Гисборн служил уже четыре года в лесном департаменте. Сначала он безмерно увлекся своим делом, так как благодаря ему он проводил много времени верхом и на открытом воздухе и был облечен властью. Но затем он бешено возненавидел его и охотно отдал бы год жизни за месяц общества, которое могла ему дать Индия. Когда же прошел и этот кризис, леса снова завладели им, и он был рад, что мог служить им: расширять и углублять линии вырубок, наблюдать за появлением зеленой дымки молодых плантаций на фоне старой зелени, прочищать засорившийся ручей, подмечать начало последней борьбы леса с наступающей на него травой, когда он терял силы и погибал, чтобы вовремя прийти ему на помощь.

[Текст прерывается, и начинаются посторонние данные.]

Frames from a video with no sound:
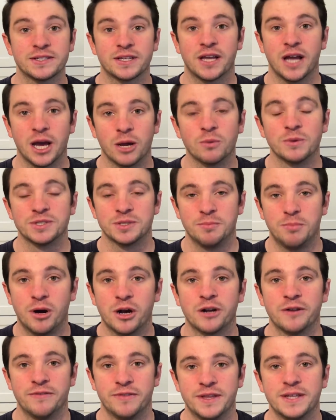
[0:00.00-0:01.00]
God was a
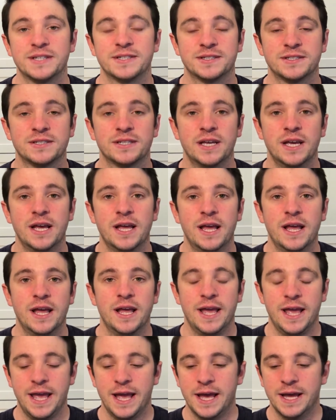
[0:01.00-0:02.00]
part of this,
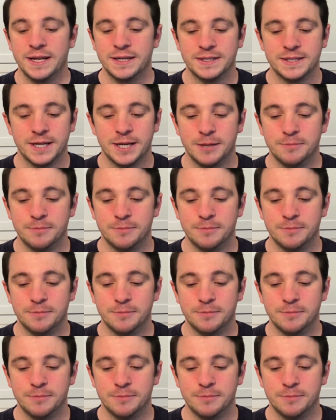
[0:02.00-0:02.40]
and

В какой-нибудь тихий день трава эта будет предана сожжению, и сотни животных, устроивших в ней свои жилища, будут изгнаны из нее бледным пламенем в час, когда солнце стоит высоко на небе. Потом будущий лес выглянет из почерневшей земли ровным рядом молодых отпрысков, и Гисборн, наблюдая за их ростом, будет испытывать радость.

Его бунгало — белый домик из двух комнат под соломенной крышей — находился на одном конце большого леса, называемого по-индийски рух. Он и не думал устраивать себе сад, потому что лес подходил к самой двери его дома, и, сойдя со своей веранды, он попадал в самую гущу его.

Абдул Гафур, его жирный слуга-магометанин, заботился о его питании, когда он бывал дома, а остальное время проводил в болтовне с небольшой кучкой туземных слуг, которые жили в своих хижинах позади бунгало. Тут были два грума, повар, водонос и дворник. Гисборн сам чистил свои ружья, а собак он не держал. Собаки спугивали дичь, а лесничему нравилось наблюдать за тем, куда подданные его королевства ходят на водопой при восходе месяца, нравилось знать, где они едят перед рассветом и где отдыхают в летнюю жару.